Stored items
▬▬▬▬▬▬▬▬▬▬
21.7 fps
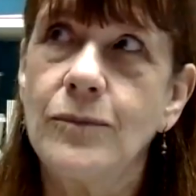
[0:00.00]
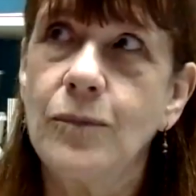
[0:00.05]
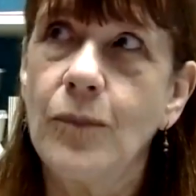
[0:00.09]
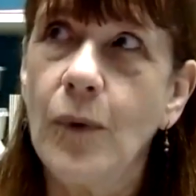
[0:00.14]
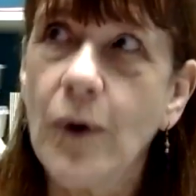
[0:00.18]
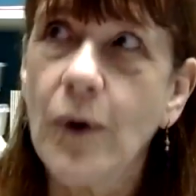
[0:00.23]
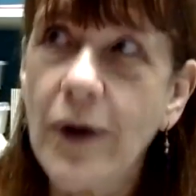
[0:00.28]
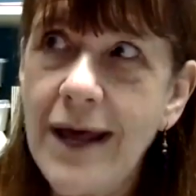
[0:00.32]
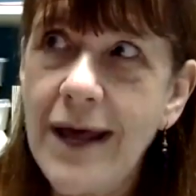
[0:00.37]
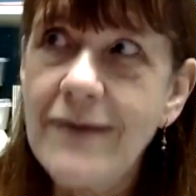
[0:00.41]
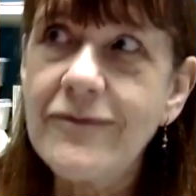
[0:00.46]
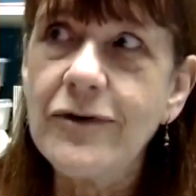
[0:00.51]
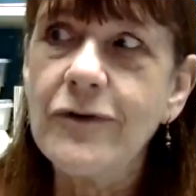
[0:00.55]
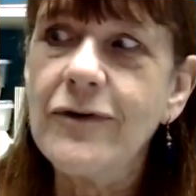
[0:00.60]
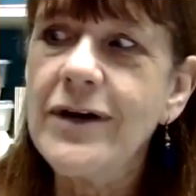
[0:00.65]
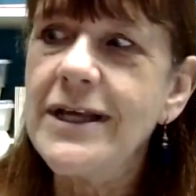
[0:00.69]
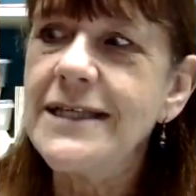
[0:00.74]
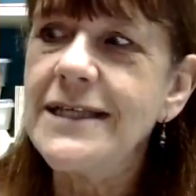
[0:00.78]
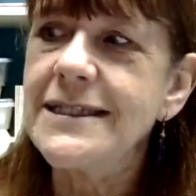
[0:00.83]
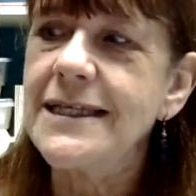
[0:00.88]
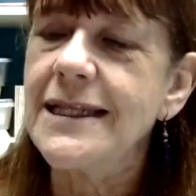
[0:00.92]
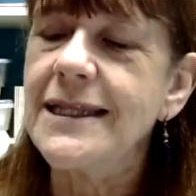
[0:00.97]
whatever
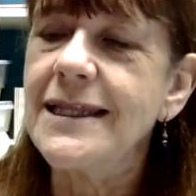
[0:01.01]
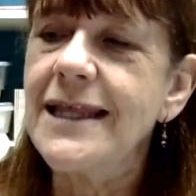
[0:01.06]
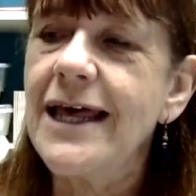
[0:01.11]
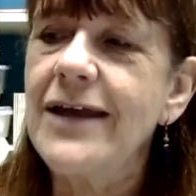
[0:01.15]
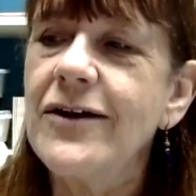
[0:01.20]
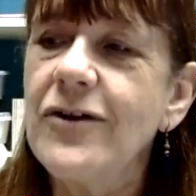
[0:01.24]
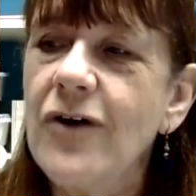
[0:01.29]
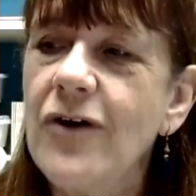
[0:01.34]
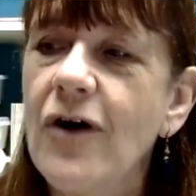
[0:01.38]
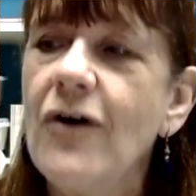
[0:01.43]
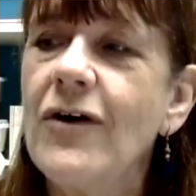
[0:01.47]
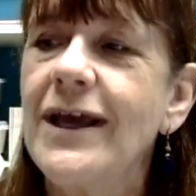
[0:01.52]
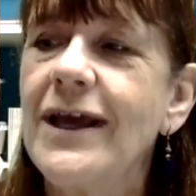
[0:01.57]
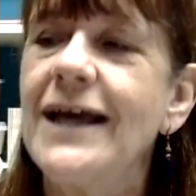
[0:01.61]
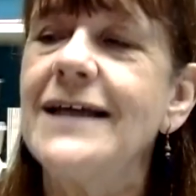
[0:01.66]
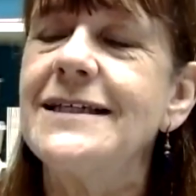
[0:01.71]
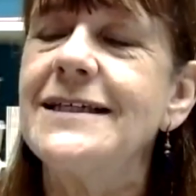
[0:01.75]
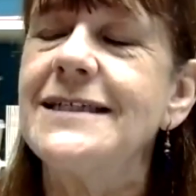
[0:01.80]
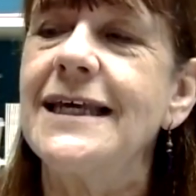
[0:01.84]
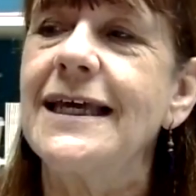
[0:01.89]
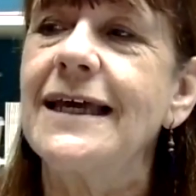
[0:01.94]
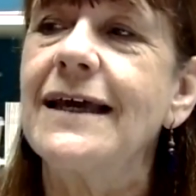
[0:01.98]
reason they're not
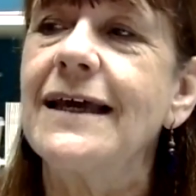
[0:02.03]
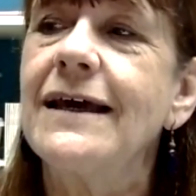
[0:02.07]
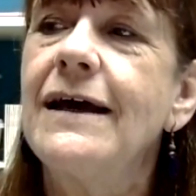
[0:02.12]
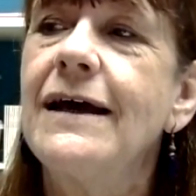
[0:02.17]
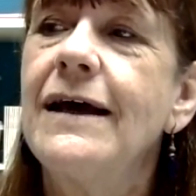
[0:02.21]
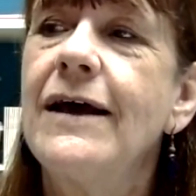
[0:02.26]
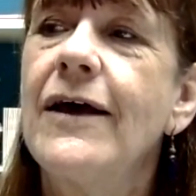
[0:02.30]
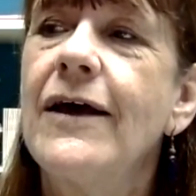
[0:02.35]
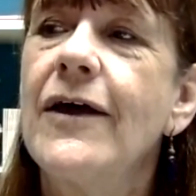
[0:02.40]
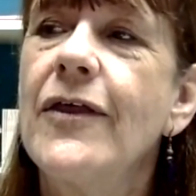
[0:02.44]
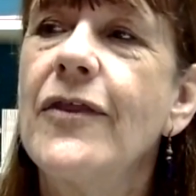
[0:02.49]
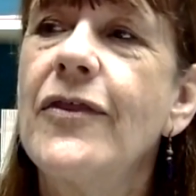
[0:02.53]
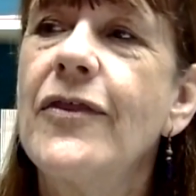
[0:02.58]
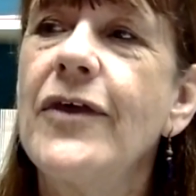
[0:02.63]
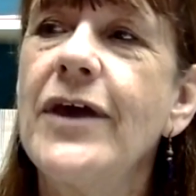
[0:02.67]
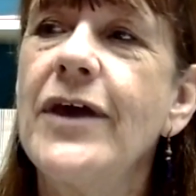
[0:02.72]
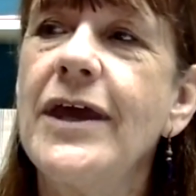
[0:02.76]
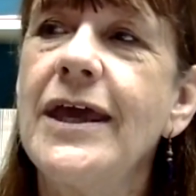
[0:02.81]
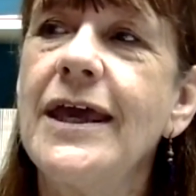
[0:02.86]
getting the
▬▬▬▬▬▬▬▬▬▬
Your assignment ▸ From the first line to the last, give the data again exactly, but without pictures.

Task output ▸
21.7 fps
[0:00.00]
[0:00.05]
[0:00.09]
[0:00.14]
[0:00.18]
[0:00.23]
[0:00.28]
[0:00.32]
[0:00.37]
[0:00.41]
[0:00.46]
[0:00.51]
[0:00.55]
[0:00.60]
[0:00.65]
[0:00.69]
[0:00.74]
[0:00.78]
[0:00.83]
[0:00.88]
[0:00.92]
[0:00.97]
whatever
[0:01.01]
[0:01.06]
[0:01.11]
[0:01.15]
[0:01.20]
[0:01.24]
[0:01.29]
[0:01.34]
[0:01.38]
[0:01.43]
[0:01.47]
[0:01.52]
[0:01.57]
[0:01.61]
[0:01.66]
[0:01.71]
[0:01.75]
[0:01.80]
[0:01.84]
[0:01.89]
[0:01.94]
[0:01.98]
reason they're not
[0:02.03]
[0:02.07]
[0:02.12]
[0:02.17]
[0:02.21]
[0:02.26]
[0:02.30]
[0:02.35]
[0:02.40]
[0:02.44]
[0:02.49]
[0:02.53]
[0:02.58]
[0:02.63]
[0:02.67]
[0:02.72]
[0:02.76]
[0:02.81]
[0:02.86]
getting the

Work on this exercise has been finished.